APC Microbiome Ireland & KCL ink €1.2m study of exercise role in gut and brain health

08-Dec-2021 - Last updated on 10-Dec-2021 at 11:54 GMT

Related tags APC KCL exercise Gut microbiome

The APC Microbiome Ireland is to head up a €1.2m (£1.12m) collaboration of research institutions looking into the influence of exercise on gut microbiota and brain health in middle age.

The study, which counts King's College London and the SFI Research Centre at University College Cork (UCC), as partners, will focus on a specific gut-to-brain pathway, which may offer future individualised intervention for age-related changes in cognition and mood.

“The gut microbiota is particularly responsive to lifestyle influences,” explains Yvonne Nolan, Professor in Anatomy and Neuroscience and Funded Investigator in APC Microbiome Ireland.

“Our research will delve into how it regulates the interaction between exercise and the brain to control the ageing process.”

Plugging knowledge gaps

The project, which received the funding from The Reta Lila Weston Trust as part of their Brain Health and Microbiome programme, will also look to boost understanding of how the microbiome influences physiology, health and disease, and help harness this knowledge to develop new treatments.

Along with research expertise and state-of-the-art technologies in gut microbiota, the multidisciplinary collaboration will also use metabolomics, exercise-based clinical trials, stem cells and neuroplasticity, ageing biology and behaviour.

The ultimate aim is to plug the major gap in knowledge concerning specific mechanisms underlying cognitive impairment in middle-age, and how modulating factors such as exercise could attenuate them.

“We have known in rodent models that exercise increase the production of new neurons and demonstrated in human that exercise slowdowns cognitive ageing, while the gut microbiota can also be affected,” comments Sandrine Thuret, Project Lead and Professor of Neuroscience at King’s College London.

“With this project we want to put the puzzle together at the cellular and molecular level.”

Hippocampus role

A specific brain region that the project will look to home in on is the hippocampus that plays a role in cognition and mood and is vulnerable to gut-mediated and metabolic changes.

It is capable of generating new neurons from neural stem cells throughout life in a process of neuroplasticity called adult hippocampal neurogenesis (AHN).

AHN decreases with age, however it has been shown that exercise can enhance AHN and lessens deficits in AHN in aging brain.

The composition of the gut microbiota and their by-products in middle-age may predict decreased AHN, and the brain’s reduced ability to discern experiences and form distinct memories.

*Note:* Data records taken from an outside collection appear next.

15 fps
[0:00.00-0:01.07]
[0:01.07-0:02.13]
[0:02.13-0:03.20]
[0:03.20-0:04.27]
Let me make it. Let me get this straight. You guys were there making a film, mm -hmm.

However, these reductions may response positively to modifiable lifestyle factors such as exercise.

“Cognitive decline that accompanies ageing is one of the great health challenges of our time, and it is imperative that we learn all we can about the potential of exercise to modify the microbiome and help maintain cognition,” says Galvin Weston, Chair of the Reta Lila Weston Trust.

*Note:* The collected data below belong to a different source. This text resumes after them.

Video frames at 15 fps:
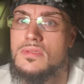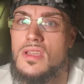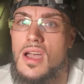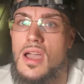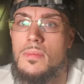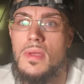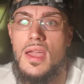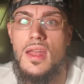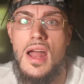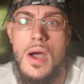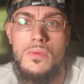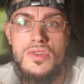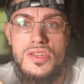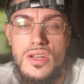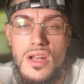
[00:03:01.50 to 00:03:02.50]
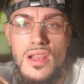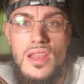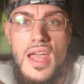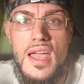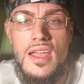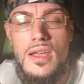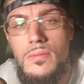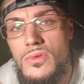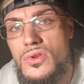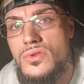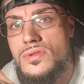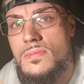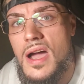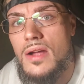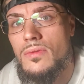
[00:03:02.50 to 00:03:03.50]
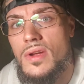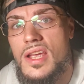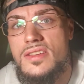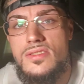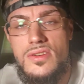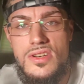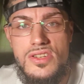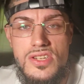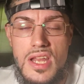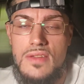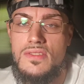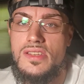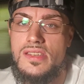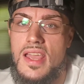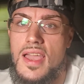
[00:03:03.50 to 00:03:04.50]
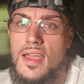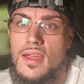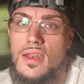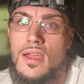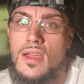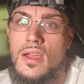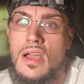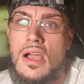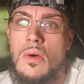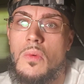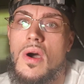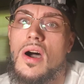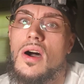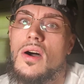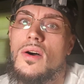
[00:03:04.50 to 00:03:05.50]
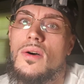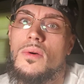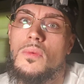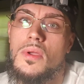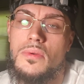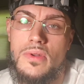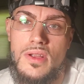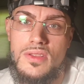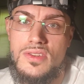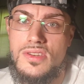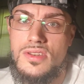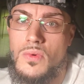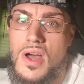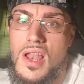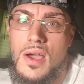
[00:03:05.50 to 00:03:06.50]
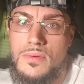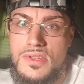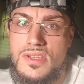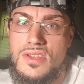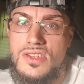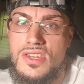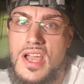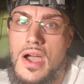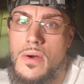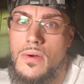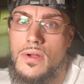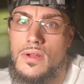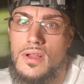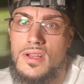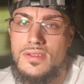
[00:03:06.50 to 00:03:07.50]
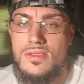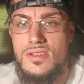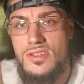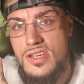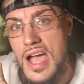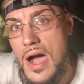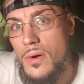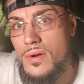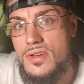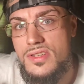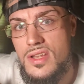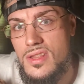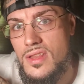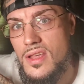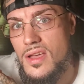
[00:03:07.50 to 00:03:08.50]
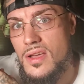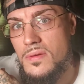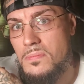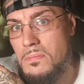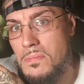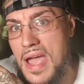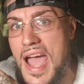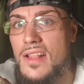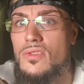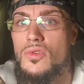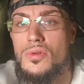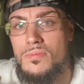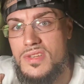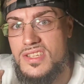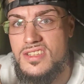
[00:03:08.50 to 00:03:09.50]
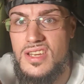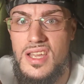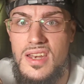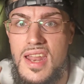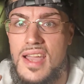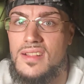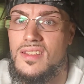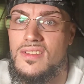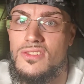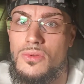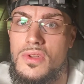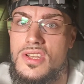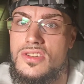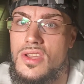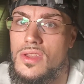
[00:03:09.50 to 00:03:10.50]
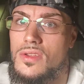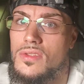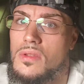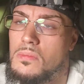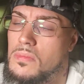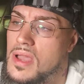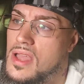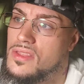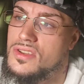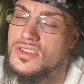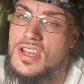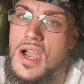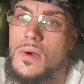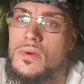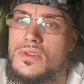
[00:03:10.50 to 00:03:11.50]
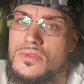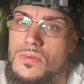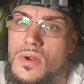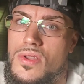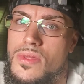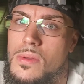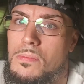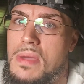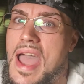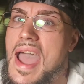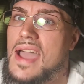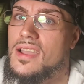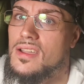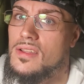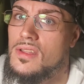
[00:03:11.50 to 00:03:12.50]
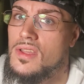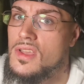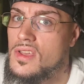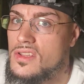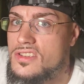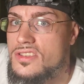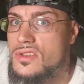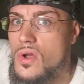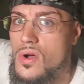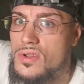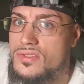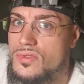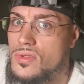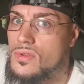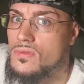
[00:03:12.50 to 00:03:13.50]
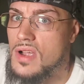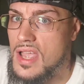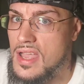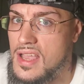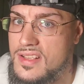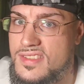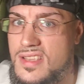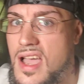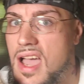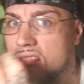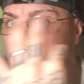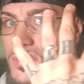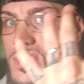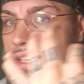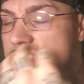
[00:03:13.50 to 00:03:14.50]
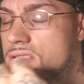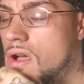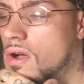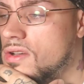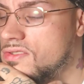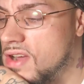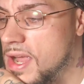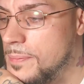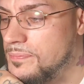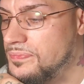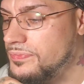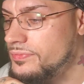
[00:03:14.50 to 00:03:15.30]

time, and I was gonna let him use my razor to shave his head while I was in the shower, because the showers in the bathroom is connected to each other. The showers were in the back, stalls on the right hand side, 3 stalls, right?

“We are pleased to support this team in their bid to unravel the connections between lifestyle, the microbiome and brain health.”

Professor John Cryan, Principal Investigator in the APC Microbiome Institute and Professor & Chair, Dept. of Anatomy & Neuroscience at UCC, adds, “Recent provocative work from APC Microbiome Ireland has emphasised the role of the gut microbiome in driving ageing processes in the brain.

“Current funding will dig deeper into the exact mechanisms and how exercise may attenuate them.”

Mouse models

In September, Professor Cryan led a number of researchers in investigating a novel approach to reverse aspects of ageing-related deterioration in the brain and cognitive function via the microbes in the gut.

Published in Nature Aging, the team looked to have established that the microbiome can be harnessed to reverse age-related brain deterioration.

The work involved faecal microbiota transplantation from either young (3–4 months) or old (19–20 months) donor mice into aged recipient mice (19–20 months).

Along with colleagues from the Teagasc Food Research Centre in Cork, Ireland, the team found the transplant of a microbiota from young donors reversed ageing-associated differences in peripheral and brain immunity, as well as the hippocampal metabolome and transcriptome of ageing recipient mice.

Additionally, the young donor-derived microbiota attenuated selective age-associated impairments in cognitive behaviour when transplanted into an aged host.